◆ **Exercise**
An exact reprint of the listing is required, with no pictures included.

+++

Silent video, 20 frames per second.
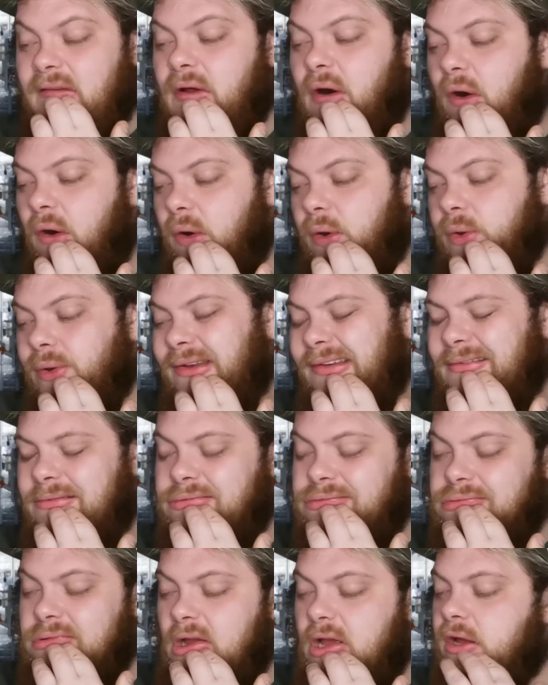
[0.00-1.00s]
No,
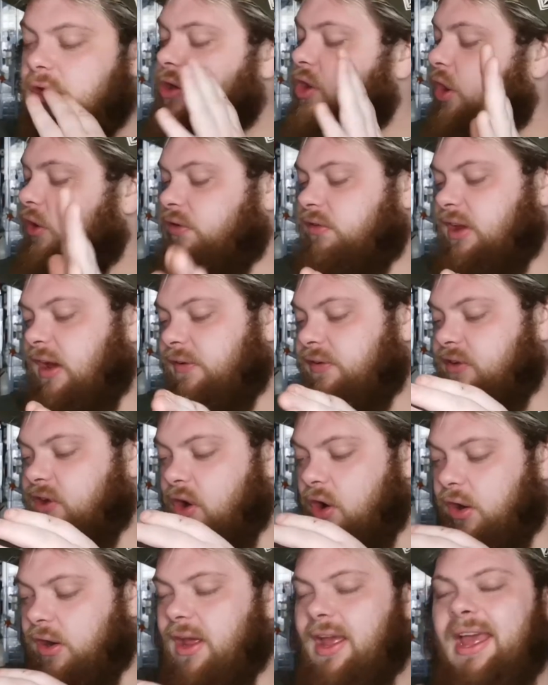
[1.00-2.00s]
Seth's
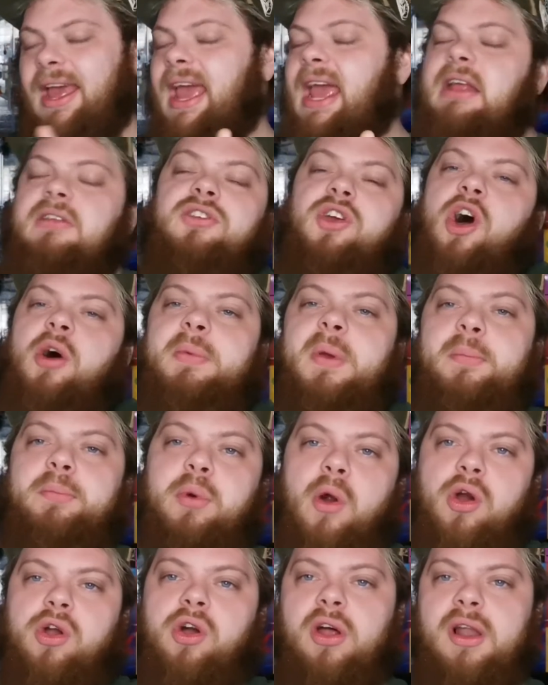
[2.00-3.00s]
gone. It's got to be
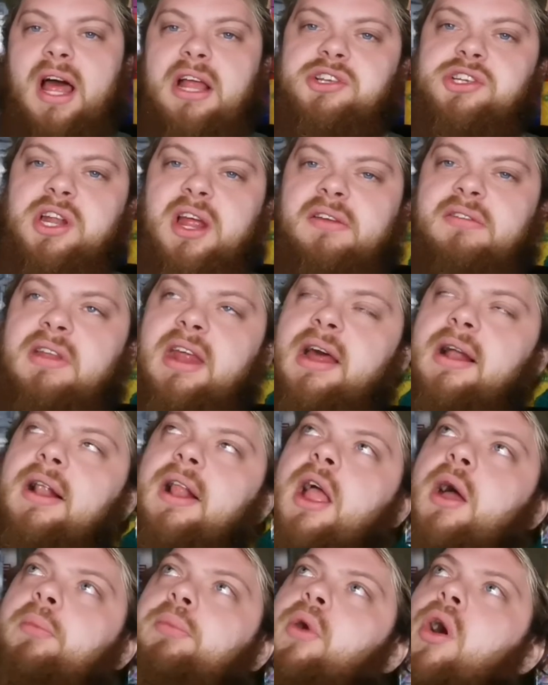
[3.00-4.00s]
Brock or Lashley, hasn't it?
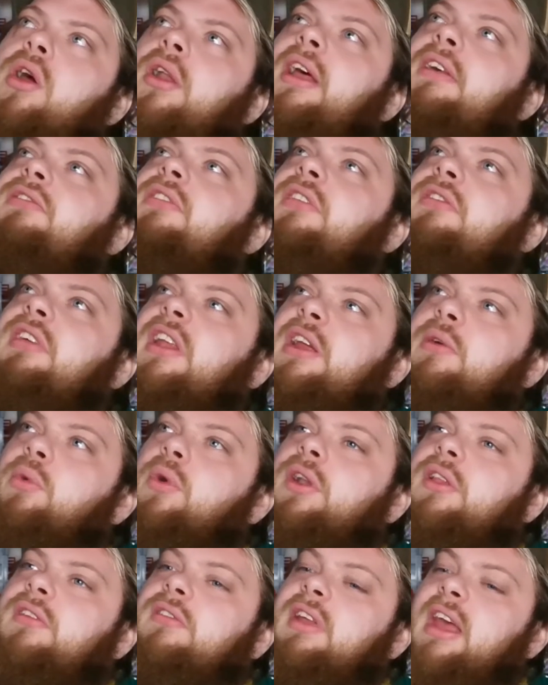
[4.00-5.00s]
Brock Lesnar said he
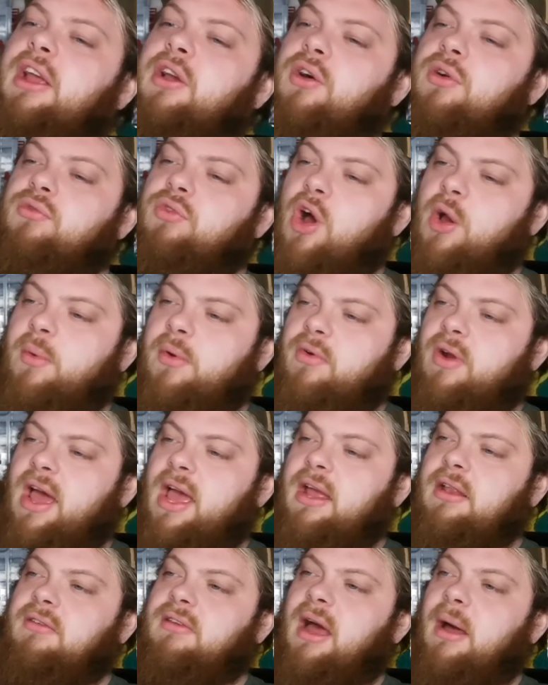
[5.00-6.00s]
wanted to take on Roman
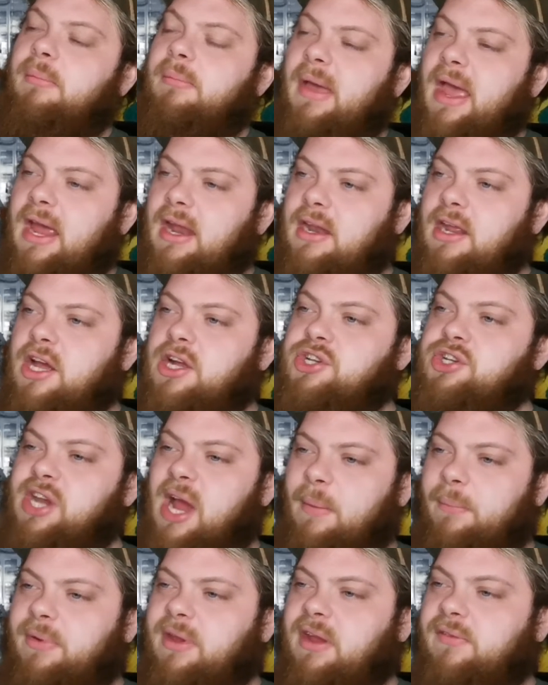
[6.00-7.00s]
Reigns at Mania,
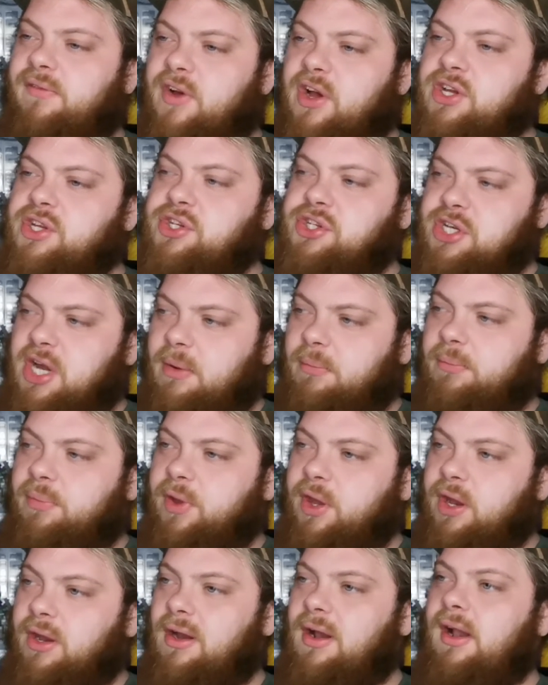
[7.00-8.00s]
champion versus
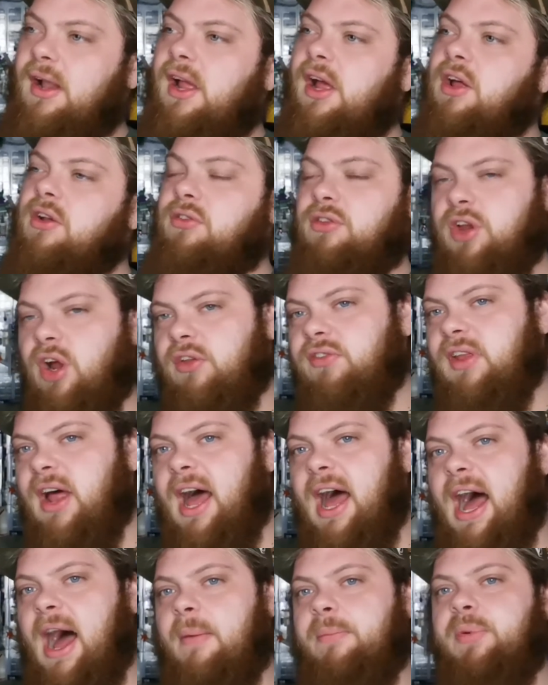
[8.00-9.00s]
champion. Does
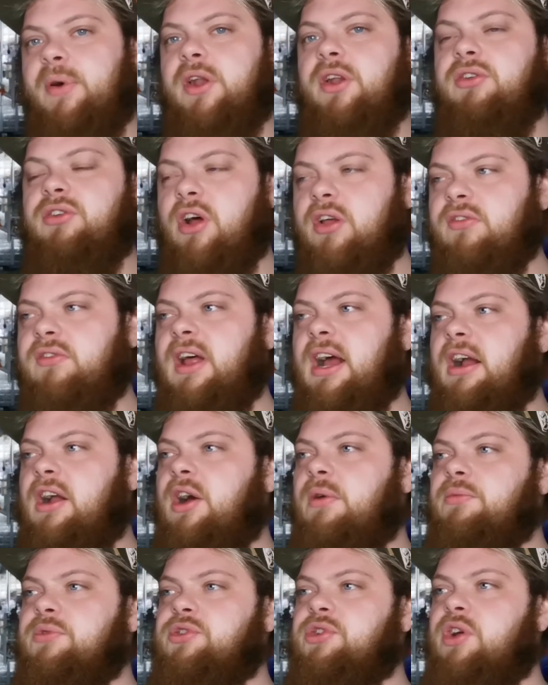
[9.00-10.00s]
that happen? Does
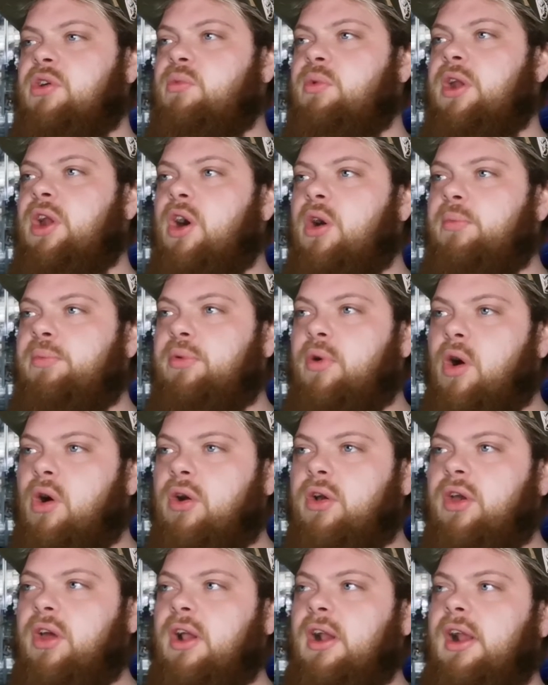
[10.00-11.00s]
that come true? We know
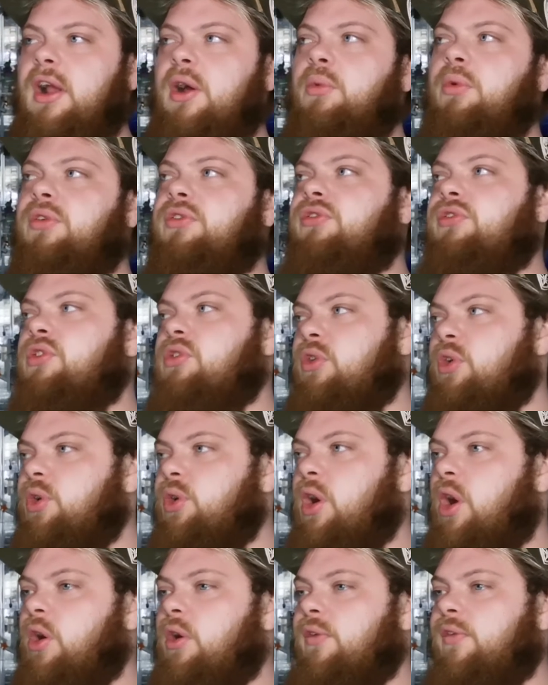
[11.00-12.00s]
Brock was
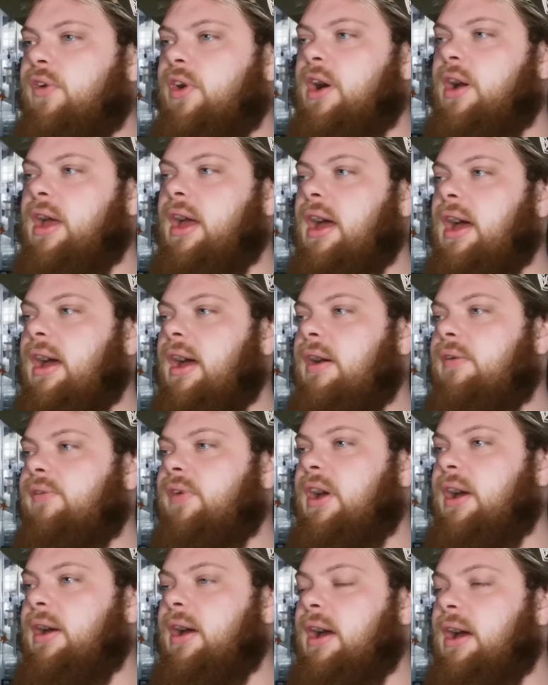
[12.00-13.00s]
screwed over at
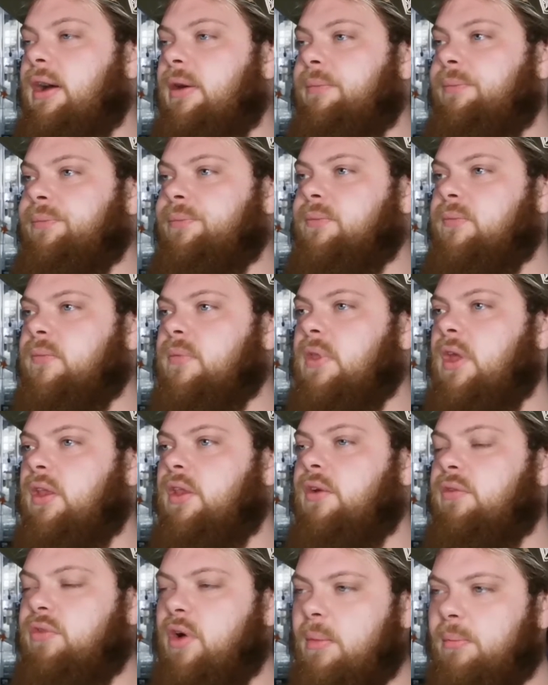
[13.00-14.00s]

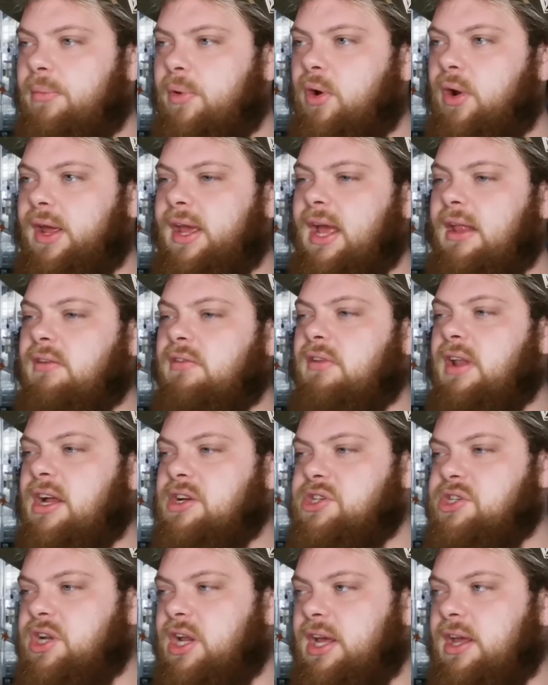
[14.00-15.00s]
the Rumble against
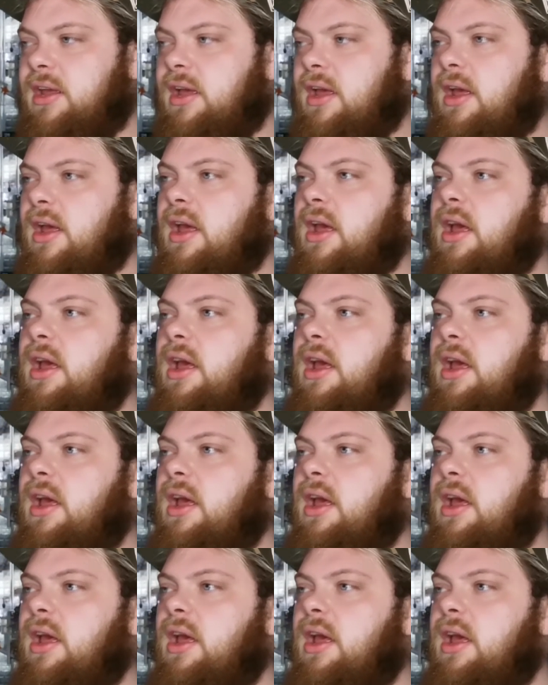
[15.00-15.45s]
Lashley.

+++

◆ **Written response**
Silent video, 20 frames per second.
[0.00-1.00s]
No,
[1.00-2.00s]
Seth's
[2.00-3.00s]
gone. It's got to be
[3.00-4.00s]
Brock or Lashley, hasn't it?
[4.00-5.00s]
Brock Lesnar said he
[5.00-6.00s]
wanted to take on Roman
[6.00-7.00s]
Reigns at Mania,
[7.00-8.00s]
champion versus
[8.00-9.00s]
champion. Does
[9.00-10.00s]
that happen? Does
[10.00-11.00s]
that come true? We know
[11.00-12.00s]
Brock was
[12.00-13.00s]
screwed over at
[13.00-14.00s]

[14.00-15.00s]
the Rumble against
[15.00-15.45s]
Lashley.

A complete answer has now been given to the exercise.